▶ _Work instructions_
Output the listing below verbatim, without images.

▶ _Recorded data_

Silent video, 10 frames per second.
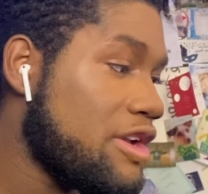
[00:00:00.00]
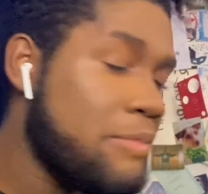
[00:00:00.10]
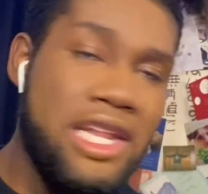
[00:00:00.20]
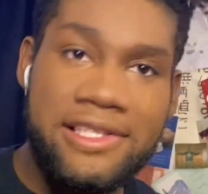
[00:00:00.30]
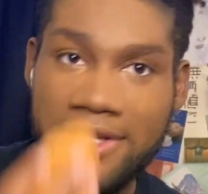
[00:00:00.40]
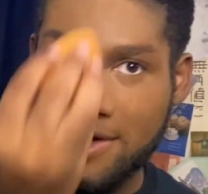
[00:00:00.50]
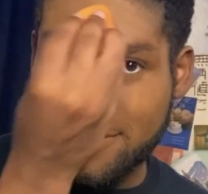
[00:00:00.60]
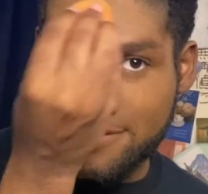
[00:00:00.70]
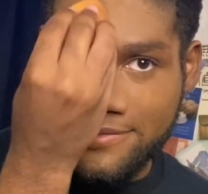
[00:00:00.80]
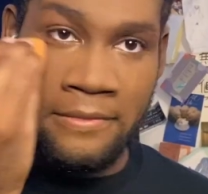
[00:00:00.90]
minutes
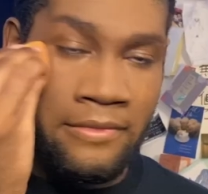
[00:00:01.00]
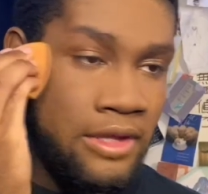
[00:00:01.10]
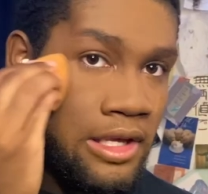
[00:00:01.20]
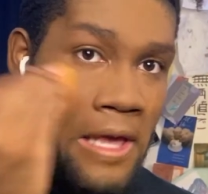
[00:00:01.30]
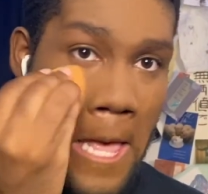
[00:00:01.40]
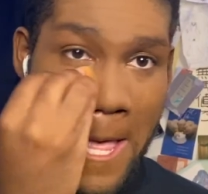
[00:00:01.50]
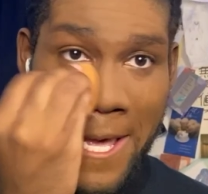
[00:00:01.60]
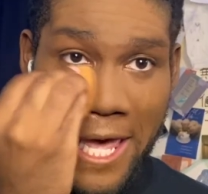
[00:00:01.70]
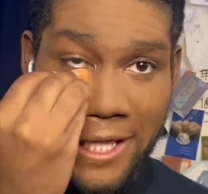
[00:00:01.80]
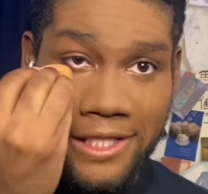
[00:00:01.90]
in. Oh
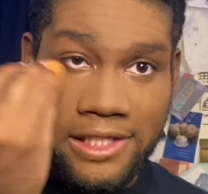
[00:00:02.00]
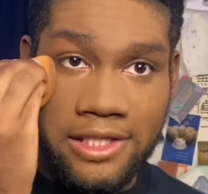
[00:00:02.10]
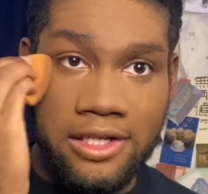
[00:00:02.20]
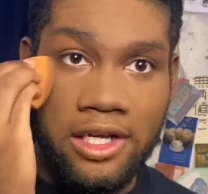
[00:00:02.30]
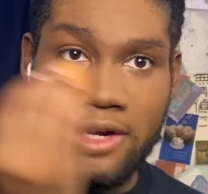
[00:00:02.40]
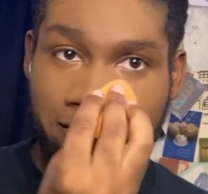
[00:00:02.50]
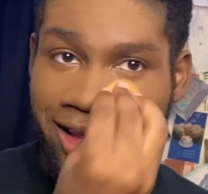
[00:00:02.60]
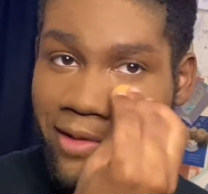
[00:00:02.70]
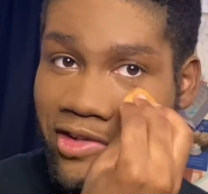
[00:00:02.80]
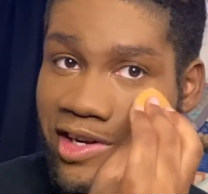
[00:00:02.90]
yeah, this isn't going to
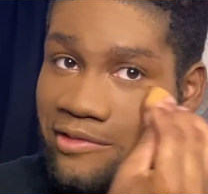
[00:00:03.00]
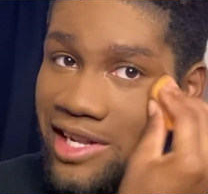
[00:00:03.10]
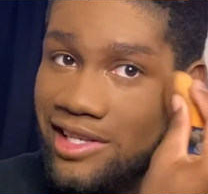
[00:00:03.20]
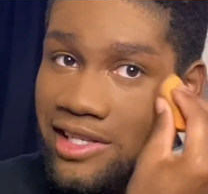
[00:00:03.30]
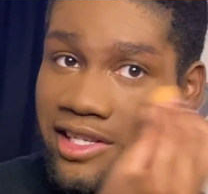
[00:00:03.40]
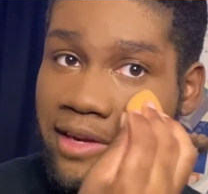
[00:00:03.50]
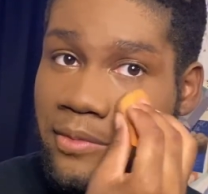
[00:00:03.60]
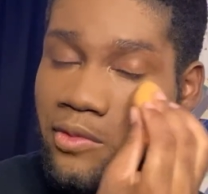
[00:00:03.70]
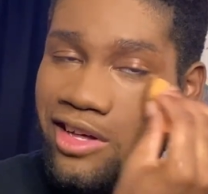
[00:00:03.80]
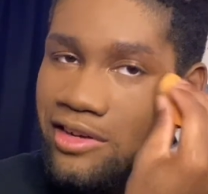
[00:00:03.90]
really be 20 minutes. It's going
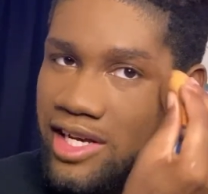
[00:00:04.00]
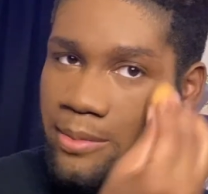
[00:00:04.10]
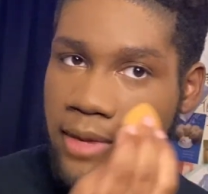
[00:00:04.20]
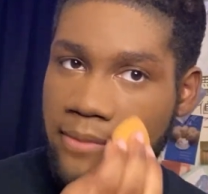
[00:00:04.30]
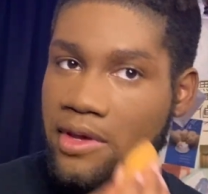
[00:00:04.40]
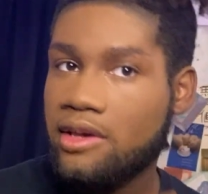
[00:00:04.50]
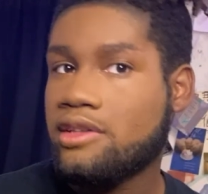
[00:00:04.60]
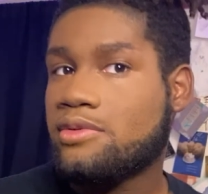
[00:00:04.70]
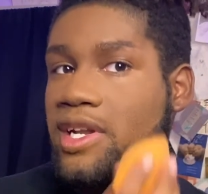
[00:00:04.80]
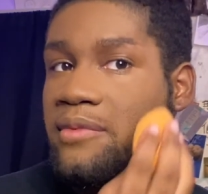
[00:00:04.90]
to, well, it might be a
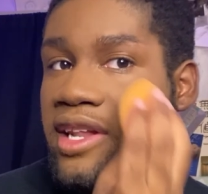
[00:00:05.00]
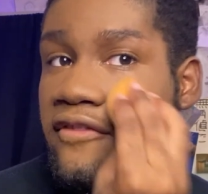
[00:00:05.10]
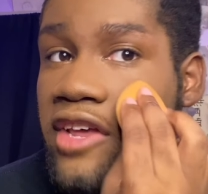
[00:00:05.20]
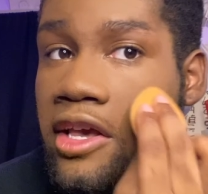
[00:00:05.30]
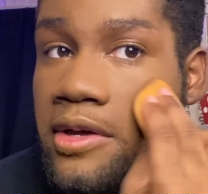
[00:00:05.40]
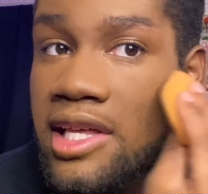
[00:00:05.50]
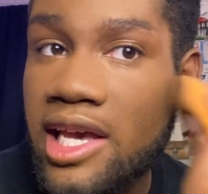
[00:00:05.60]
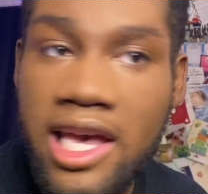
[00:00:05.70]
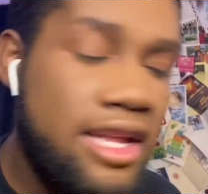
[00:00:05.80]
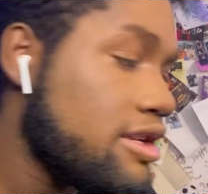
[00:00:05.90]
20-minute video at
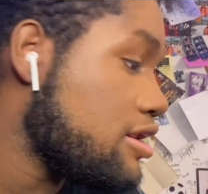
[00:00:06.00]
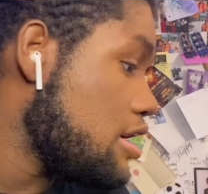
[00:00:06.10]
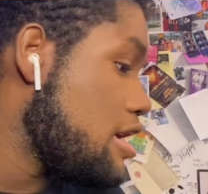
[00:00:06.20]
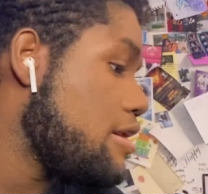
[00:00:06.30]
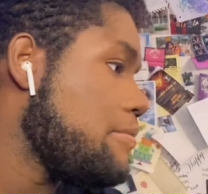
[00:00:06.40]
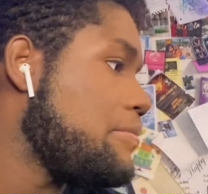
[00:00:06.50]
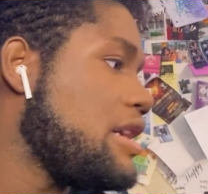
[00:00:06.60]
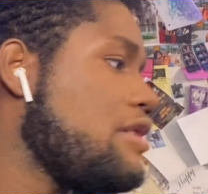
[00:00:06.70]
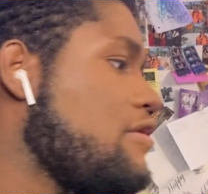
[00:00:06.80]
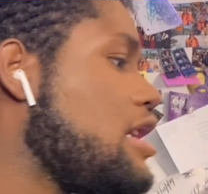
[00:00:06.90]
the end,
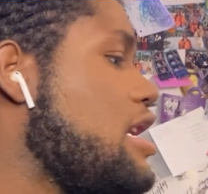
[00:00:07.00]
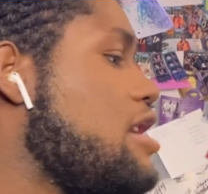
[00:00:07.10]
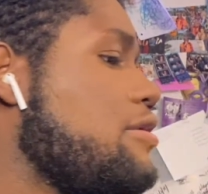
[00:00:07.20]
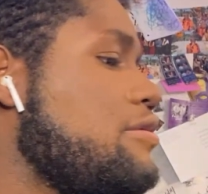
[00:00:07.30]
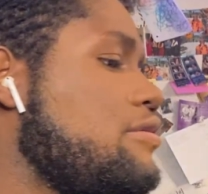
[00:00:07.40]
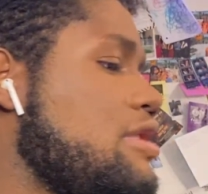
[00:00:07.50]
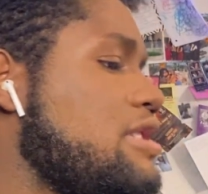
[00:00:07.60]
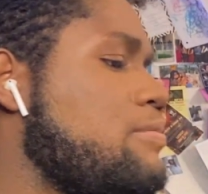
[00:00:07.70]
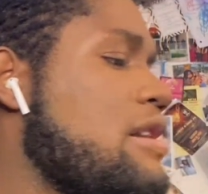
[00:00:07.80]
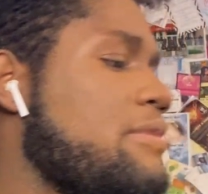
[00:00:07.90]
but right now
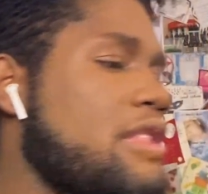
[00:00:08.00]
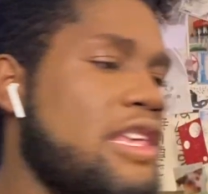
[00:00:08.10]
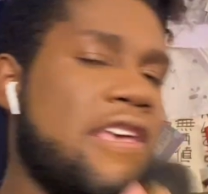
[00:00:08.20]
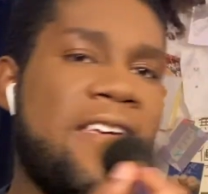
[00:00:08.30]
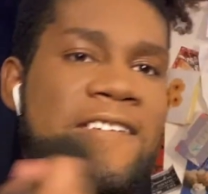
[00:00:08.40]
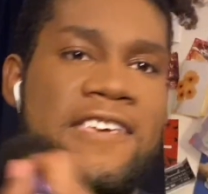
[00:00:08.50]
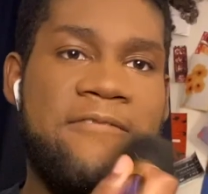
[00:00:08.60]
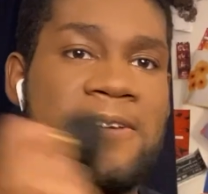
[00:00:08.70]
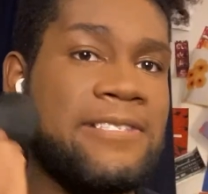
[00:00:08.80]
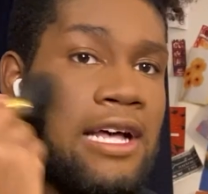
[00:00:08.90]
it's probably,
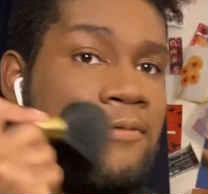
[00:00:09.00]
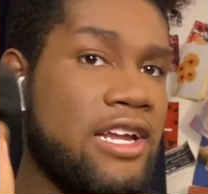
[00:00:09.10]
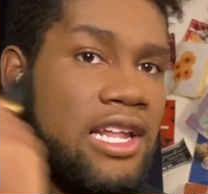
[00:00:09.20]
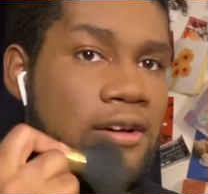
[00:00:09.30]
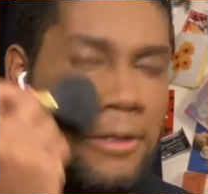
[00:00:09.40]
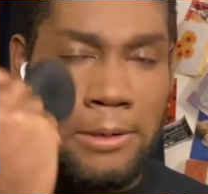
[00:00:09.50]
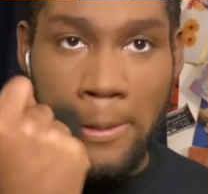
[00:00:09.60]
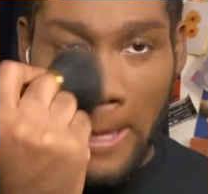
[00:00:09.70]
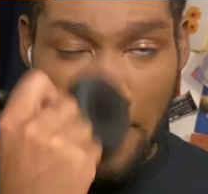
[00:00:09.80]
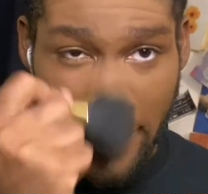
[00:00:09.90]
if I stop right now, it's
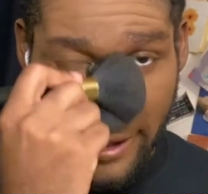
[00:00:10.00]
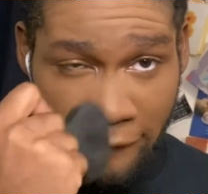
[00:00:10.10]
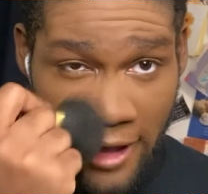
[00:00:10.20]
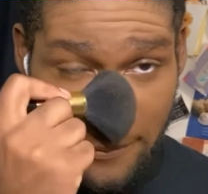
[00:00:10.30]
probably going to be like 5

▶ _Task response_
Silent video, 10 frames per second.
[00:00:00.00]
[00:00:00.10]
[00:00:00.20]
[00:00:00.30]
[00:00:00.40]
[00:00:00.50]
[00:00:00.60]
[00:00:00.70]
[00:00:00.80]
[00:00:00.90]
minutes
[00:00:01.00]
[00:00:01.10]
[00:00:01.20]
[00:00:01.30]
[00:00:01.40]
[00:00:01.50]
[00:00:01.60]
[00:00:01.70]
[00:00:01.80]
[00:00:01.90]
in. Oh
[00:00:02.00]
[00:00:02.10]
[00:00:02.20]
[00:00:02.30]
[00:00:02.40]
[00:00:02.50]
[00:00:02.60]
[00:00:02.70]
[00:00:02.80]
[00:00:02.90]
yeah, this isn't going to
[00:00:03.00]
[00:00:03.10]
[00:00:03.20]
[00:00:03.30]
[00:00:03.40]
[00:00:03.50]
[00:00:03.60]
[00:00:03.70]
[00:00:03.80]
[00:00:03.90]
really be 20 minutes. It's going
[00:00:04.00]
[00:00:04.10]
[00:00:04.20]
[00:00:04.30]
[00:00:04.40]
[00:00:04.50]
[00:00:04.60]
[00:00:04.70]
[00:00:04.80]
[00:00:04.90]
to, well, it might be a
[00:00:05.00]
[00:00:05.10]
[00:00:05.20]
[00:00:05.30]
[00:00:05.40]
[00:00:05.50]
[00:00:05.60]
[00:00:05.70]
[00:00:05.80]
[00:00:05.90]
20-minute video at
[00:00:06.00]
[00:00:06.10]
[00:00:06.20]
[00:00:06.30]
[00:00:06.40]
[00:00:06.50]
[00:00:06.60]
[00:00:06.70]
[00:00:06.80]
[00:00:06.90]
the end,
[00:00:07.00]
[00:00:07.10]
[00:00:07.20]
[00:00:07.30]
[00:00:07.40]
[00:00:07.50]
[00:00:07.60]
[00:00:07.70]
[00:00:07.80]
[00:00:07.90]
but right now
[00:00:08.00]
[00:00:08.10]
[00:00:08.20]
[00:00:08.30]
[00:00:08.40]
[00:00:08.50]
[00:00:08.60]
[00:00:08.70]
[00:00:08.80]
[00:00:08.90]
it's probably,
[00:00:09.00]
[00:00:09.10]
[00:00:09.20]
[00:00:09.30]
[00:00:09.40]
[00:00:09.50]
[00:00:09.60]
[00:00:09.70]
[00:00:09.80]
[00:00:09.90]
if I stop right now, it's
[00:00:10.00]
[00:00:10.10]
[00:00:10.20]
[00:00:10.30]
probably going to be like 5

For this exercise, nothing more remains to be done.